18:40 chewitt has quit [Read error: Connection reset by peer]

18:41 chewitt has joined #lima

18:41 <sarbes> That's with a GL 3.0 override.

18:42 <sarbes> There seems to be no support for GL_EXT_shader_texture_lod

18:43 <sarbes> So for plain GLES 2.0, only the bias seems interesting.

19:19 chewitt has quit [Read error: Connection reset by peer]

19:20 chewitt has joined #lima

19:20 chewitt has quit []

20:02 chewitt has joined #lima

20:02 chewitt has quit []

20:18 <enunes> there should be no need to override with GL 3.0

20:19 <enunes> is that a diff between main and your branch?

20:19 <enunes> LOST is pretty bad, means it broke compilation for that shader

20:21 mripard_ has joined #lima

20:22 mripard__ has joined #lima

20:22 mripard has quit [Ping timeout: 480 seconds]

20:29 mripard_ has quit [Ping timeout: 480 seconds]

20:34 <sarbes> Eh, maybe the override messed things up. Here is a fresh run: https://paste.centos.org/view/4e8d77ce

20:34 <sarbes> No LOST anymore :)

20:38 <sarbes> I've commented out my change for the comparison.

20:42 <enunes> that seems pretty good for the affected shaders, maybe too good? :) hope it hasn't introduced an issue for them. saving over 10 instructions with this change seems a bit too good to be right

20:45 <sarbes> Yeah. Maybe I should rite more tests?

20:47 <sarbes> Is there any way to get the shader binary?

20:47 <enunes> I would suggest to start by picking one of the affected shaders and run shader-db with LIMA_DEBUG=pp and diff it against the same thing against main and take a look at the output

20:49 <enunes> so something like $ LIMA_DEBUG=pp ./run shaders/godot3.4/34-59.shader_test > main and then with your branch

21:13 <sarbes> I can give you the output of shaders/godot3.4/37-58.shader_test if you want. It looks right to me.
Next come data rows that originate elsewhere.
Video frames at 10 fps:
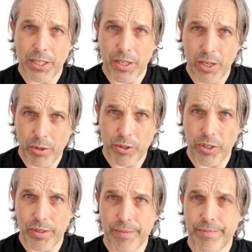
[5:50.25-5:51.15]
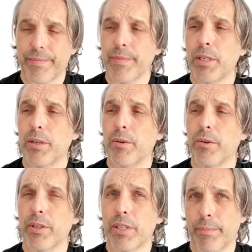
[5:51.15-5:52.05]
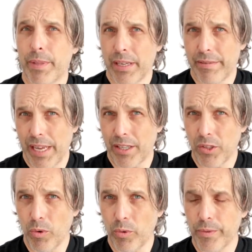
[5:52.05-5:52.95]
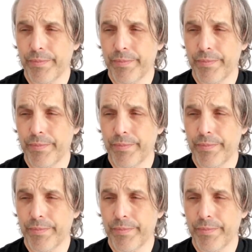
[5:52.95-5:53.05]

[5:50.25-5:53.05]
solution or something of that sort,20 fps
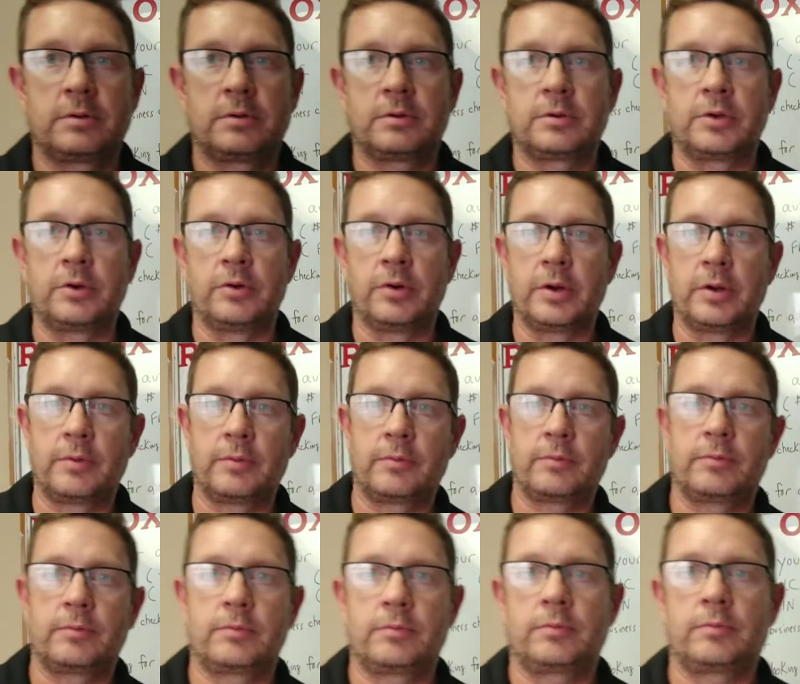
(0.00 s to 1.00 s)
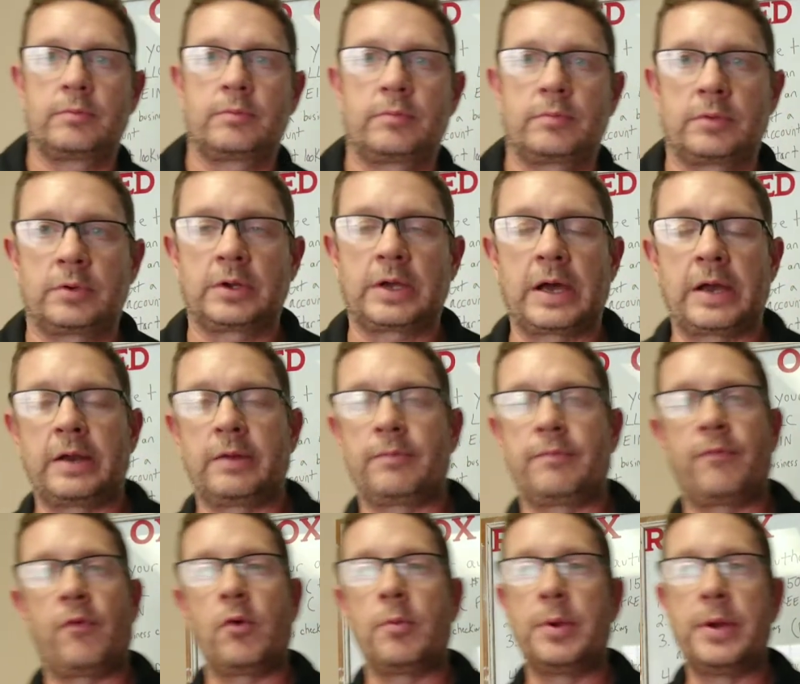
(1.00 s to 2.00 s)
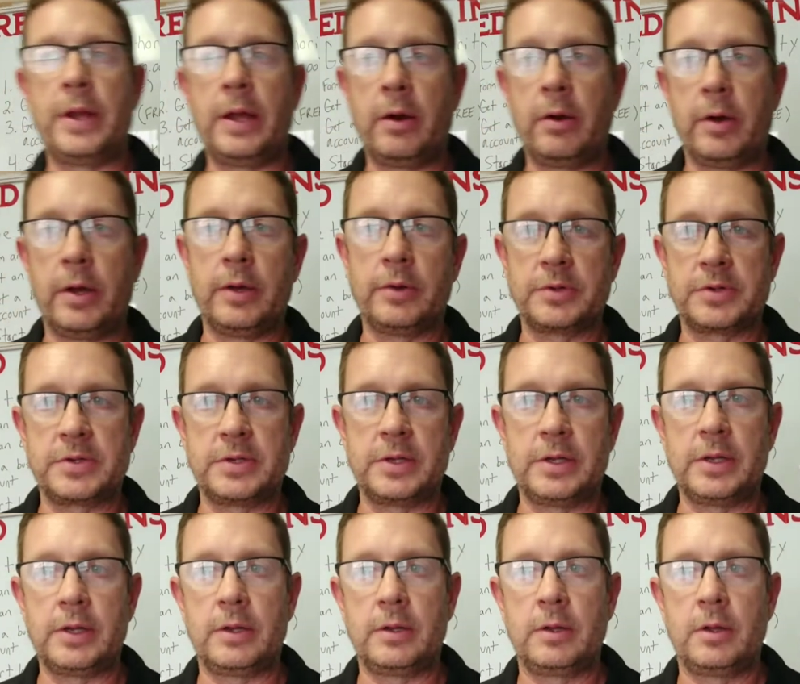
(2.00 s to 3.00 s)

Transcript: you got to form an LLC,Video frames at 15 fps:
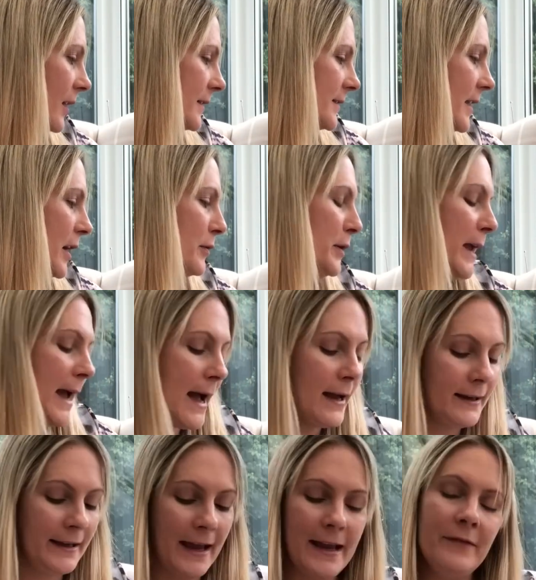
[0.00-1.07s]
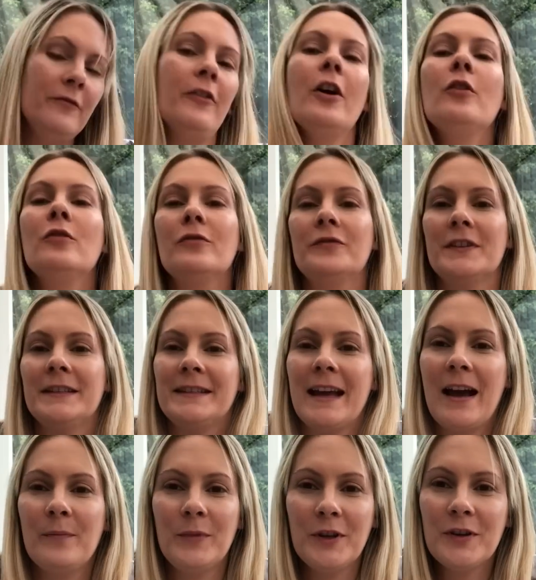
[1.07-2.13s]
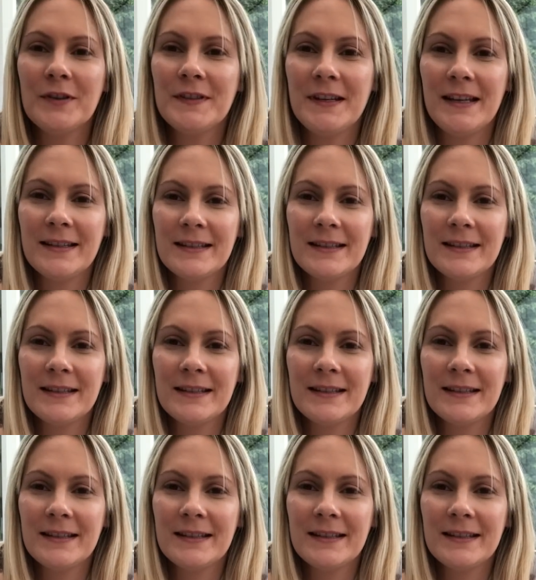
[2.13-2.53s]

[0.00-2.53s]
So yeah, get involved in that, becauseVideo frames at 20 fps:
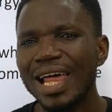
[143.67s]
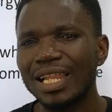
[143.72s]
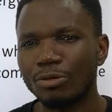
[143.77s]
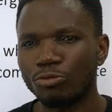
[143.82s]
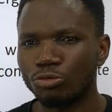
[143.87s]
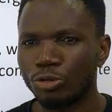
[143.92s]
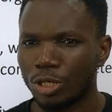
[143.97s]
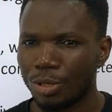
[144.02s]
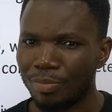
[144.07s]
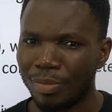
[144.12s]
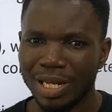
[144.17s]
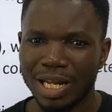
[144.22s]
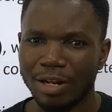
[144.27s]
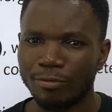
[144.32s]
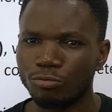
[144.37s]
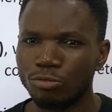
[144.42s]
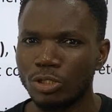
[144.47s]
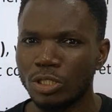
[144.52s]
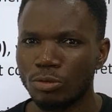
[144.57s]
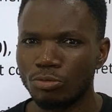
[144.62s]
remember that
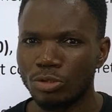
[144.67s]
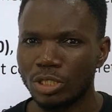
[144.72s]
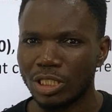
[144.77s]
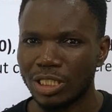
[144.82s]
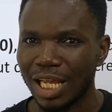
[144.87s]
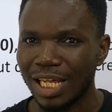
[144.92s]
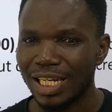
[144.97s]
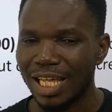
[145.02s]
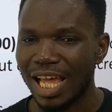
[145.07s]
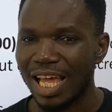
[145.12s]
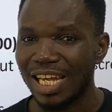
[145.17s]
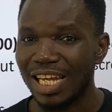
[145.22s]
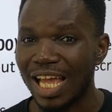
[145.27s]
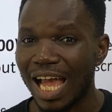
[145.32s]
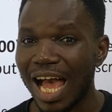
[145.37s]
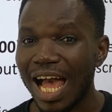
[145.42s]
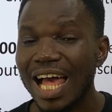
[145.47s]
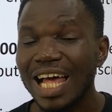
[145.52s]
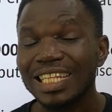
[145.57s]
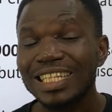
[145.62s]
we said earlier
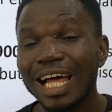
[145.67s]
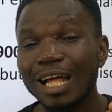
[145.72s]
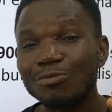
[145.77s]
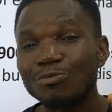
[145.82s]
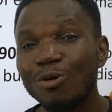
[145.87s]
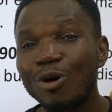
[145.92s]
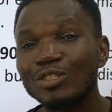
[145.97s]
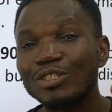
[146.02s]
that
21:14 <sarbes> GLSL optimizer reduces it to this: https://paste.centos.org/view/99c5e57f

21:15 <sarbes> Before the change, this is the shader output: https://paste.centos.org/view/9f84f7bd

21:16 <sarbes> And after: https://paste.centos.org/view/5955bbc1

21:20 <sarbes> From my understanding, the const load is happening later than texturing in the pipeline. So the texture unit has to wait for the second cycle in order to get the constant LOD originally.

21:22 <sarbes> Any by supplying the constant via the instruction, the first cycle containing just the constant load+mov can be avoided.

21:30 <sarbes> Or maybe I'm misreading the output.